# Good starter bow for a 9 year old?



## Back2Dakota (Feb 29, 2012)

My son has been chomping to get a bow since I just got a new one. Anyone have a recommendation on some quality youth bows that would fit the bill?


----------



## outdoorkid1 (Nov 20, 2010)

diamond razor edge


----------



## Rebel17 (Aug 23, 2011)

this^


----------



## Rebel17 (Aug 23, 2011)

Or you could look into the mathews mission sieries 20- 70 lb draw dont know too much about them though


----------



## Thearchery97 (Jul 23, 2011)

Mission menace or craze, or the diamond razor edge.


----------



## DanF (Dec 2, 2010)

I bought my son a craze when he was 8. He is nine now and he loves it, very adjustable!

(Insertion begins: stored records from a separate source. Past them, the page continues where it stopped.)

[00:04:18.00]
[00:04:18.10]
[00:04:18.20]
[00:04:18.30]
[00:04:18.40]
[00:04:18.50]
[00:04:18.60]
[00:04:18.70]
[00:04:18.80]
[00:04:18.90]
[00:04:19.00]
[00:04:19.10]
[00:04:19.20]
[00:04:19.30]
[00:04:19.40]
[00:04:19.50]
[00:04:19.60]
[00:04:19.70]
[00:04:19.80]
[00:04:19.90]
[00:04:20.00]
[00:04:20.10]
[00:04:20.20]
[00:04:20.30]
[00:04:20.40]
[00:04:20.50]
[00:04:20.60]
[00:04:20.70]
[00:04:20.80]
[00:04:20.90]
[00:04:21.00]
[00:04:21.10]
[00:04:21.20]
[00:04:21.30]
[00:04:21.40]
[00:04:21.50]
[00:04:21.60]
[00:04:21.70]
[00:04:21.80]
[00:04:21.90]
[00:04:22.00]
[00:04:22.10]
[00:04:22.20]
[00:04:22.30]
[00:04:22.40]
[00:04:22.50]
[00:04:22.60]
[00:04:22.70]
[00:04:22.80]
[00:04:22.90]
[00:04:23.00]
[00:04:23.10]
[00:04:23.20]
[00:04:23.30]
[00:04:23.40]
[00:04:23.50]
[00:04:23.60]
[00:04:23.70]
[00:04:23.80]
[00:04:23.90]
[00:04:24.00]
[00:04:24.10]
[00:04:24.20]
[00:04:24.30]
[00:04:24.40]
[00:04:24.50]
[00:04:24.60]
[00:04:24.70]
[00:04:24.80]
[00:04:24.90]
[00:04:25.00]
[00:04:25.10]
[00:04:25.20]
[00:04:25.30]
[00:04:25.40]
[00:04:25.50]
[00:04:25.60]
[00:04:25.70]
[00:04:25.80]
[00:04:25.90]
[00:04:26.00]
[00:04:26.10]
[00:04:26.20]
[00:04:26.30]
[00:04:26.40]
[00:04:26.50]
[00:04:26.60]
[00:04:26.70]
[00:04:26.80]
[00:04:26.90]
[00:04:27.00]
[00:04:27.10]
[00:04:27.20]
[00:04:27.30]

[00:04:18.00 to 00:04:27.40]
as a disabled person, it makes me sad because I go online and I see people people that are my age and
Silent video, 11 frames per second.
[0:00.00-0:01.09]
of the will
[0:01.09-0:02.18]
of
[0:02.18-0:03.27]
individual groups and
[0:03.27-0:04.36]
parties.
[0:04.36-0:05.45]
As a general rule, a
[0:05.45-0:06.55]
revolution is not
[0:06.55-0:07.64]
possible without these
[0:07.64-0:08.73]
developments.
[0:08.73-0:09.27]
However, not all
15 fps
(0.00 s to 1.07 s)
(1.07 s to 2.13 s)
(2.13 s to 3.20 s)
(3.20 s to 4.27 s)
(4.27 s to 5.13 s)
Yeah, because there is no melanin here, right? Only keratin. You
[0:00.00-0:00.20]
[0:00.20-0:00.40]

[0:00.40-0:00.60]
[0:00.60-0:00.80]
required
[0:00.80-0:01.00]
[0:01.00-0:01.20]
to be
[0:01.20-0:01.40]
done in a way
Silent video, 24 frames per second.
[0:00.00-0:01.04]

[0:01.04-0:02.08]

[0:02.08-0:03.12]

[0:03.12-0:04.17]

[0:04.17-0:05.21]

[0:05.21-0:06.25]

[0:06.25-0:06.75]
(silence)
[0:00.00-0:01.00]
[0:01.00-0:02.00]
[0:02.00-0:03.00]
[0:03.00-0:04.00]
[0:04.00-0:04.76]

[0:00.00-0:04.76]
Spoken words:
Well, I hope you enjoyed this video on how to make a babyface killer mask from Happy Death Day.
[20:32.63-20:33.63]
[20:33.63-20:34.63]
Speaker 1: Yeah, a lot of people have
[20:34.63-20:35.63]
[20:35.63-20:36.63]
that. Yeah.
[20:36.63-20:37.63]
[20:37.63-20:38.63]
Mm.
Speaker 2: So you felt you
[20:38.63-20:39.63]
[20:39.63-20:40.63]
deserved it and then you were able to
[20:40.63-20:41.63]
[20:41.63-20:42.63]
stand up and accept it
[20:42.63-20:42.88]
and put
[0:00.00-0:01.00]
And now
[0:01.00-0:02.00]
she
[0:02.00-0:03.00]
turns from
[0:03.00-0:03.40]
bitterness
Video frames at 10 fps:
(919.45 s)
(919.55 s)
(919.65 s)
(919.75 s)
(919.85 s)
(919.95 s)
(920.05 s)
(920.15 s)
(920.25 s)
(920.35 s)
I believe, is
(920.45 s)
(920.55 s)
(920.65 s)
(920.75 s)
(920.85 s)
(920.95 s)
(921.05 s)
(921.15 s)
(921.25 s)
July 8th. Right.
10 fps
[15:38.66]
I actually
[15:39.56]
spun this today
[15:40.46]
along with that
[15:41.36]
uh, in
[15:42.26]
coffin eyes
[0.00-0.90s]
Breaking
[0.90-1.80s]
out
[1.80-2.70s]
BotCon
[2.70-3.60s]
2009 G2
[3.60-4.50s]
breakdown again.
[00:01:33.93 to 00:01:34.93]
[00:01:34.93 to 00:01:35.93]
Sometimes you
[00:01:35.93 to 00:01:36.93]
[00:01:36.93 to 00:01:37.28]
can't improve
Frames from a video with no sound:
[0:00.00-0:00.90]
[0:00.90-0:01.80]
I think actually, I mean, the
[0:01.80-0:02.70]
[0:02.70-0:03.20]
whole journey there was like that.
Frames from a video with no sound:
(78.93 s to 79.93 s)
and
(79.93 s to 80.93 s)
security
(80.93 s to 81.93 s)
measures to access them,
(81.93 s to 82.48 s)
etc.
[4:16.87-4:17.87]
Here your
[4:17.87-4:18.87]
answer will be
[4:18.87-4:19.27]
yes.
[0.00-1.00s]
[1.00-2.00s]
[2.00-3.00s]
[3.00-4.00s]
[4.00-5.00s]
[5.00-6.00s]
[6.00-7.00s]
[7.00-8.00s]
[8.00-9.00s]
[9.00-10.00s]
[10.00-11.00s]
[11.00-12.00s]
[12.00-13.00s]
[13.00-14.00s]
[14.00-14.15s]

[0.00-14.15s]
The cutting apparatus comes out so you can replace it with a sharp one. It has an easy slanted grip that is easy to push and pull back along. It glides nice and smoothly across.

Sent from my iPhone using Tapatalk


----------



## TheHunter831 (Jun 14, 2011)

Bear Apprentice....good youth bow. :wink:


----------



## BowTecArcher11 (Jun 14, 2011)

Yeah look at bears lineup they have a couple youth bows and for a decent price.


----------



## TheHunter831 (Jun 14, 2011)

bowtecarcher11 said:


> yeah look at bears lineup they have a couple youth bows and for a decent price.


x2!!!


----------



## hunterGL (Sep 22, 2011)

Diamond razor edge


----------



## 2wyoming (Sep 5, 2007)

Hoyt Ruckus, Bear Apprentice, Diamond Razors Edge, Mathews Mission Craze.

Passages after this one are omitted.